The great thing is, because it is a 54cm, I can put on a 120 stem and ride it!!! Hell, I could probably ride it the way it is set up now.


----------



## Le Turbo (Jun 10, 2010)

Lovely! Excellent bargain. Sweet ride. Lucky wife. Sigh. Best bikes in the world.


----------



## Dinosaur (Jan 29, 2004)

You got a deal!


----------



## Ride-Fly (Mar 27, 2002)

Thanks Dino and Le Turbo! My wife really likes this bike. Her enthusiasm is different with this bike for some reason. She said, the more she rides it the more she likes it. I think I have made her a steel convert. She doesn't like any of the carbon frames she has test ridden and prefers Ti and now maybe steel! She has some other nice rides- a Titus Ti FCR and an AL/carbon stay Orbea Mitis Dama.

Dino, do you still ride the Klein Quantum and the Colnago Master X-light? Did you add anything new to your stable?

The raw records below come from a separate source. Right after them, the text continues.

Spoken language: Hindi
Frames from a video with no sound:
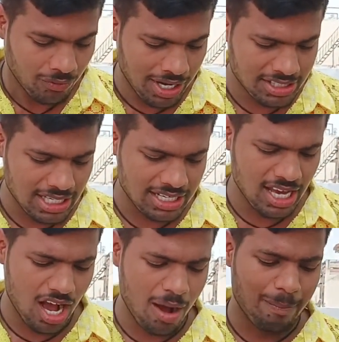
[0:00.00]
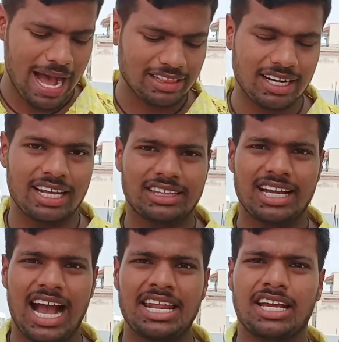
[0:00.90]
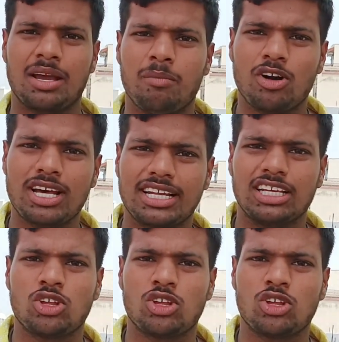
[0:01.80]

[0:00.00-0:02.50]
वहीं चलिए अब बात कर लेते हैं गाने के मॉडल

Le Turbo, I see that you own a couple of nice Colnago steel steeds yourself! What frame is the red one? They are both beautiful! What about the Corsa? Is that a Merckx?


----------



## Le Turbo (Jun 10, 2010)

Hello Ride-Fly. The red bike is a Superissimo, but I haven't been able to find a lot of detail about it. I wish the Italians had been a little more organised with their serial numbers, so we could get an idea of when it was made - my guess is the mid to late 90's. I must say, whenever I take either one out, it always draws an admiring little circle. Yep, Corsa is a Merckx. It should be fitted with Campy, but I'll probably use this as my "race" bike (in my case, it's a euphemism) so the group will be Shimano 7800 that someone gave me, and I'm thinking of Easton wheels. If my budget ever extends that far ...


----------